A total of 230 subjects were screened for eligibility. Inclusion criteria were: age between 18 and 50 years, MA dependent according to DSM-IV criteria, seeking treatment for MA dependence, in good physical health, and without other psychiatric diagnoses (except nicotine, marijuana, or alcohol dependence) as determined by DSM-IV. Exclusion criteria were: pregnancy or lactation, dependence on alcohol requiring medical detoxification, court-mandated drug abuse treatment, use of oral or depot naltrexone within the previous 90 days, and regular use of opioid containing medications. The study was designed to include a 1:1 ratio of subjects with A118A and A118G genotypes and some A118A subjects were therefore excluded at random (see Study Design, below). To exclude subjects using opioids, we evaluated them for any history of opioid use, conducted multiple urine analyses to test for opioids, and also performed the naloxone challenge test (Sadock, Sadock et al. 2005).
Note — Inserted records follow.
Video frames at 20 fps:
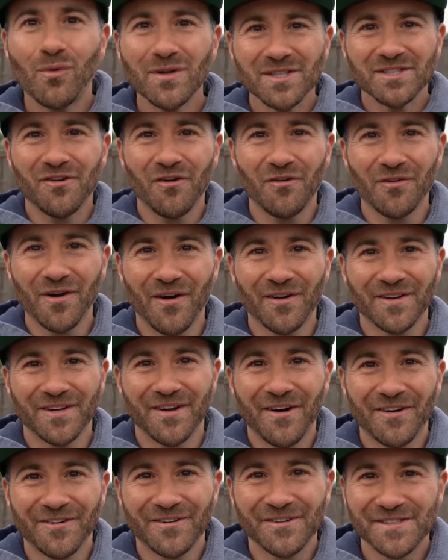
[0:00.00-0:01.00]
What's going on,
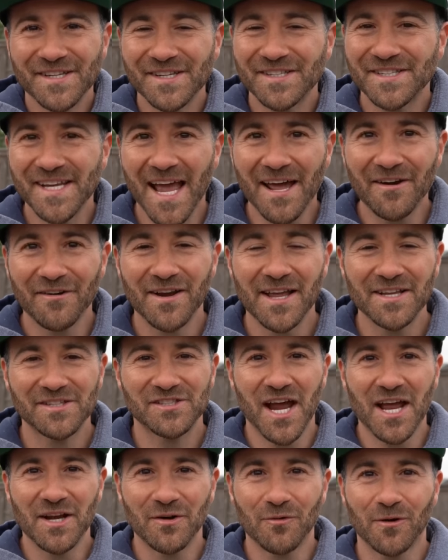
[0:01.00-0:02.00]
gardeners? It's Saturday,
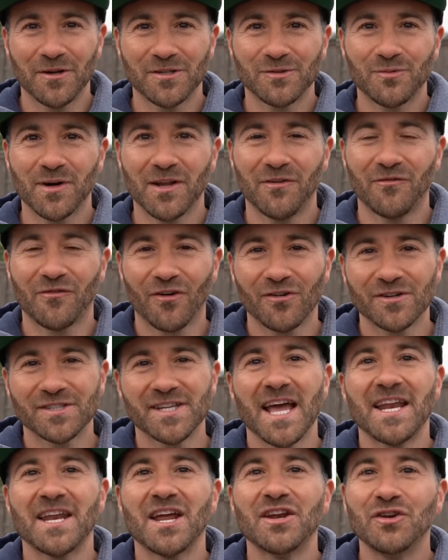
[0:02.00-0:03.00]
January 21st,
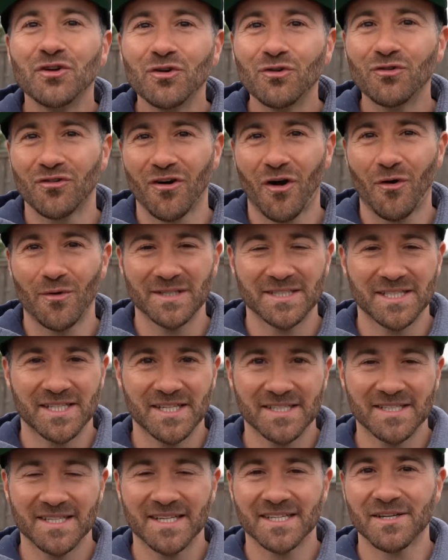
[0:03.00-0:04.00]
and a new growing
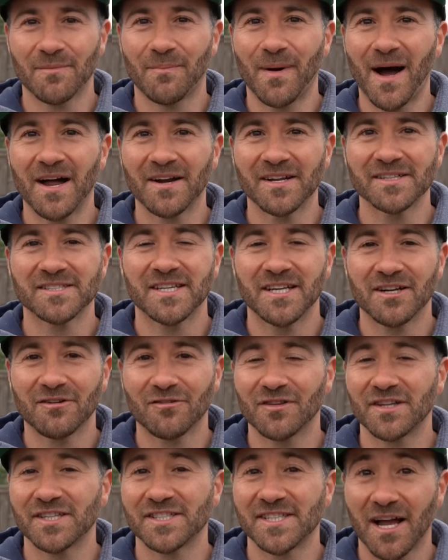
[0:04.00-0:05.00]
season is upon us here
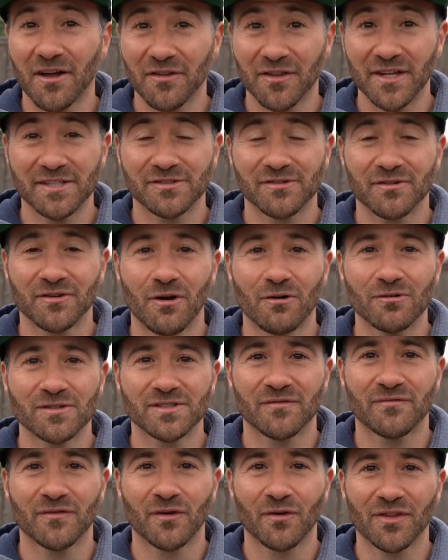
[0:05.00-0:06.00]
on the southeastern
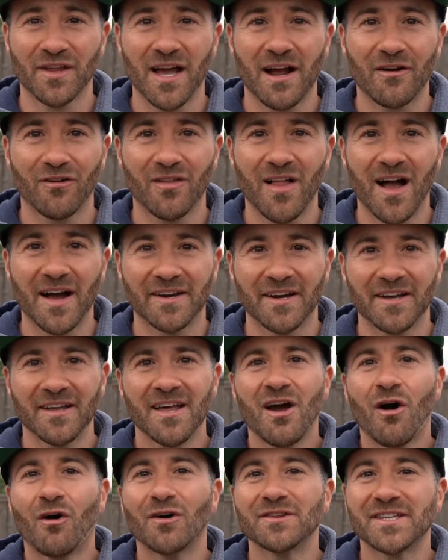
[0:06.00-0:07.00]
coast of North Carolina.
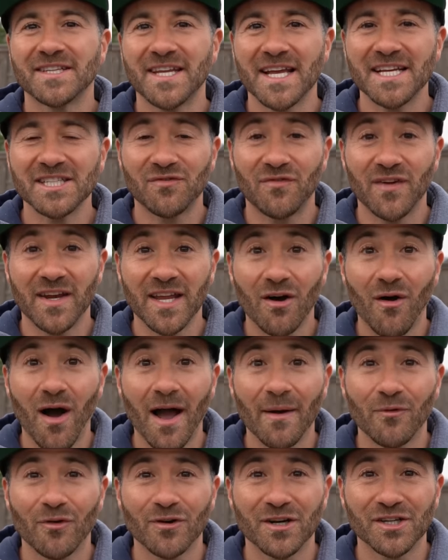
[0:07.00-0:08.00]
On today's video,
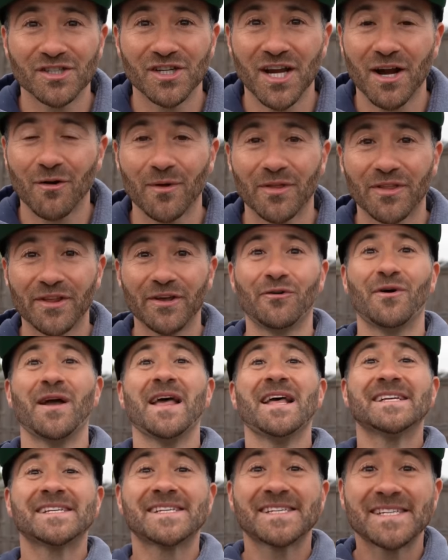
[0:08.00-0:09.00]
I'm going to share with you
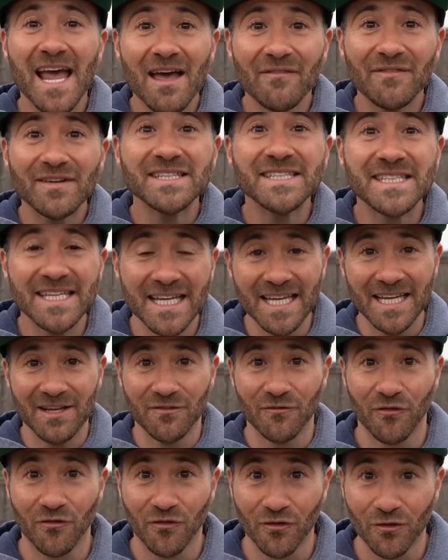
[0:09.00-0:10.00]

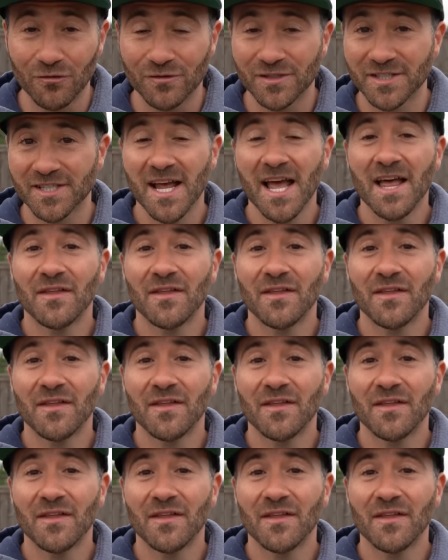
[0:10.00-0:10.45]
17 fruits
Subjects received a subcutaneous injection of 0.8 mg of naloxone and were observed for 20 minutes for signs and symptoms of opioid withdrawal. Subjects did not receive naltrexone if there were signs and symptoms of opioid withdrawal.

Study design

Subjects were screened for eligibility criteria, including genotype. Subjects could be excluded prior to or after genotyping based on criteria other than genotype. Subjects and all study staff who had contact with subjects were kept blind to genotype. All A118G subjects who met eligibility criteria were offered entry into the study. Subjects without the A118G SNP (WT, A118A) were selected 1:1 using modified urn randomization in which the urn function was used to increase the probability that groups would be balanced on gender and frequency of recent MA use (17 or more days in the 30 days prior to screening; modified urn randomization code available upon request. Subjects were matched based on gender and frequency of MA use because studies have shown that these factors influence treatment outcomes (Elkashef, Rawson et al. 2008; Pettinati, Kampman et al. 2008; Greenfield, Back et al. 2010).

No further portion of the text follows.